What is needed:
Repeat every entry exactly. Do not include the pictures.

Supplied data:
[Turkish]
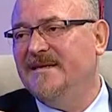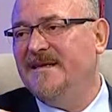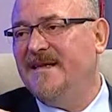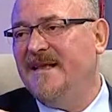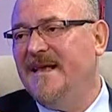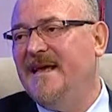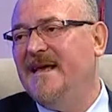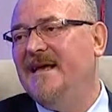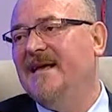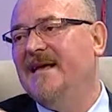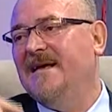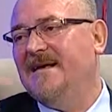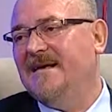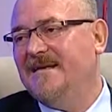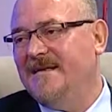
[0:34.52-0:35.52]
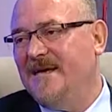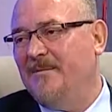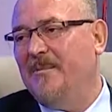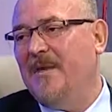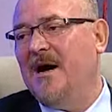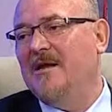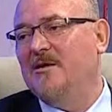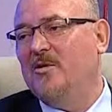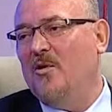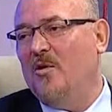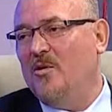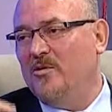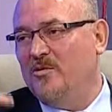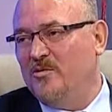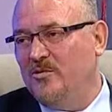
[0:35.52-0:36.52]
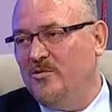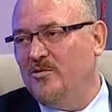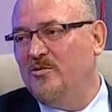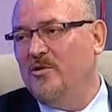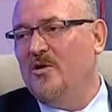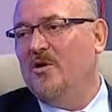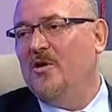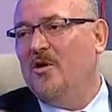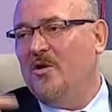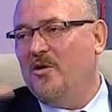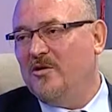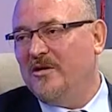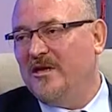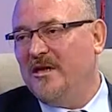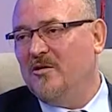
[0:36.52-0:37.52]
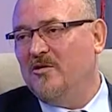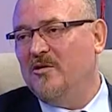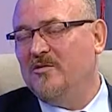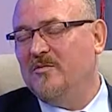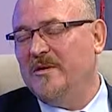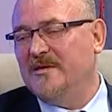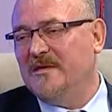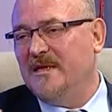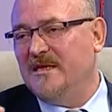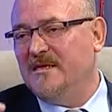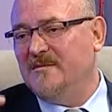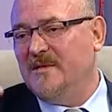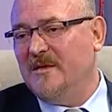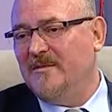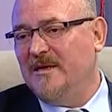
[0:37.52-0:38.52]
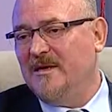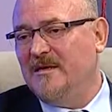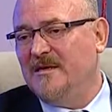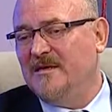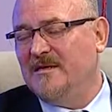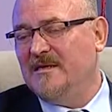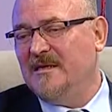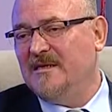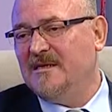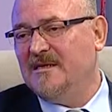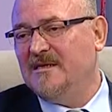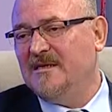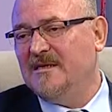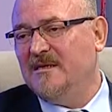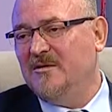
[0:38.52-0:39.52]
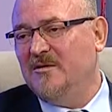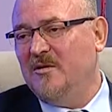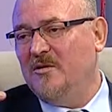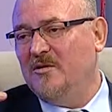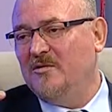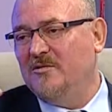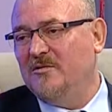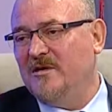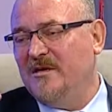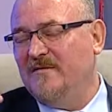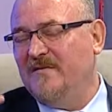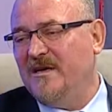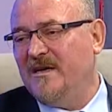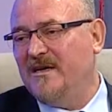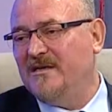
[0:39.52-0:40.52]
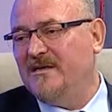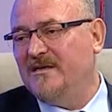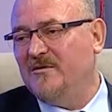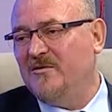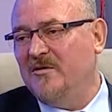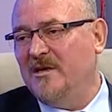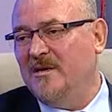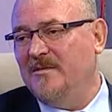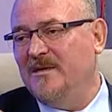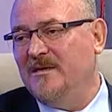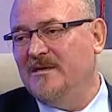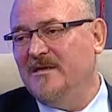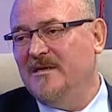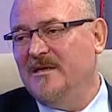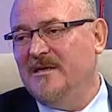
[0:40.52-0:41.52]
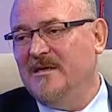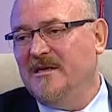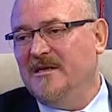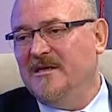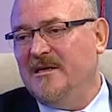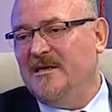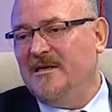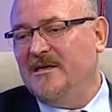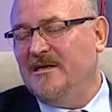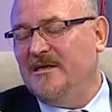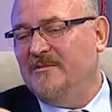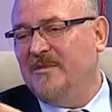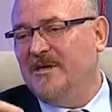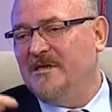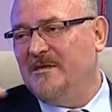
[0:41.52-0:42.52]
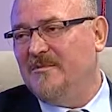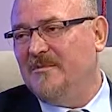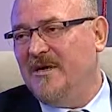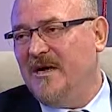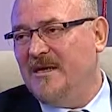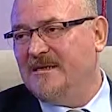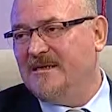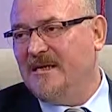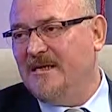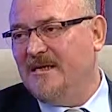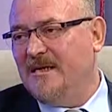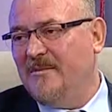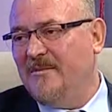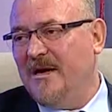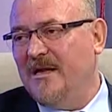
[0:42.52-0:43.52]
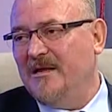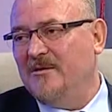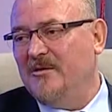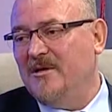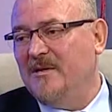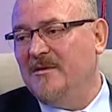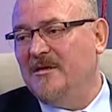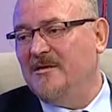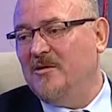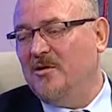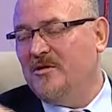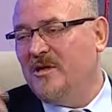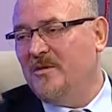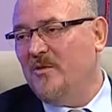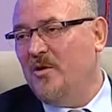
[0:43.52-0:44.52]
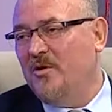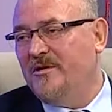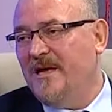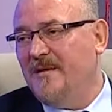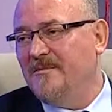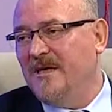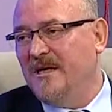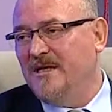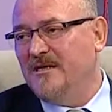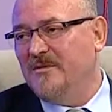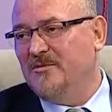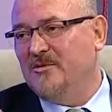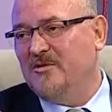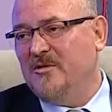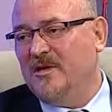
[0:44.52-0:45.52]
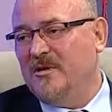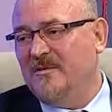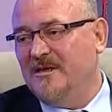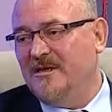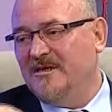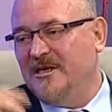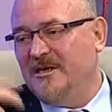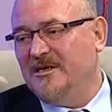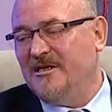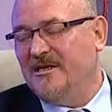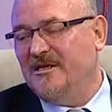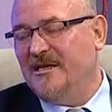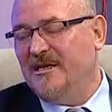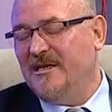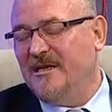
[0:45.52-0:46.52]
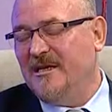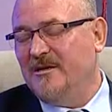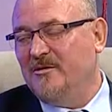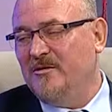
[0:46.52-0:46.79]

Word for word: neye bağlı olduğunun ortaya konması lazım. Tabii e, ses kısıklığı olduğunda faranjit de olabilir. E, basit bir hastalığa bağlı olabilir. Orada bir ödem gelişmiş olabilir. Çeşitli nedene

Task output:
[Turkish]
[0:34.52-0:35.52]
[0:35.52-0:36.52]
[0:36.52-0:37.52]
[0:37.52-0:38.52]
[0:38.52-0:39.52]
[0:39.52-0:40.52]
[0:40.52-0:41.52]
[0:41.52-0:42.52]
[0:42.52-0:43.52]
[0:43.52-0:44.52]
[0:44.52-0:45.52]
[0:45.52-0:46.52]
[0:46.52-0:46.79]

Word for word: neye bağlı olduğunun ortaya konması lazım. Tabii e, ses kısıklığı olduğunda faranjit de olabilir. E, basit bir hastalığa bağlı olabilir. Orada bir ödem gelişmiş olabilir. Çeşitli nedene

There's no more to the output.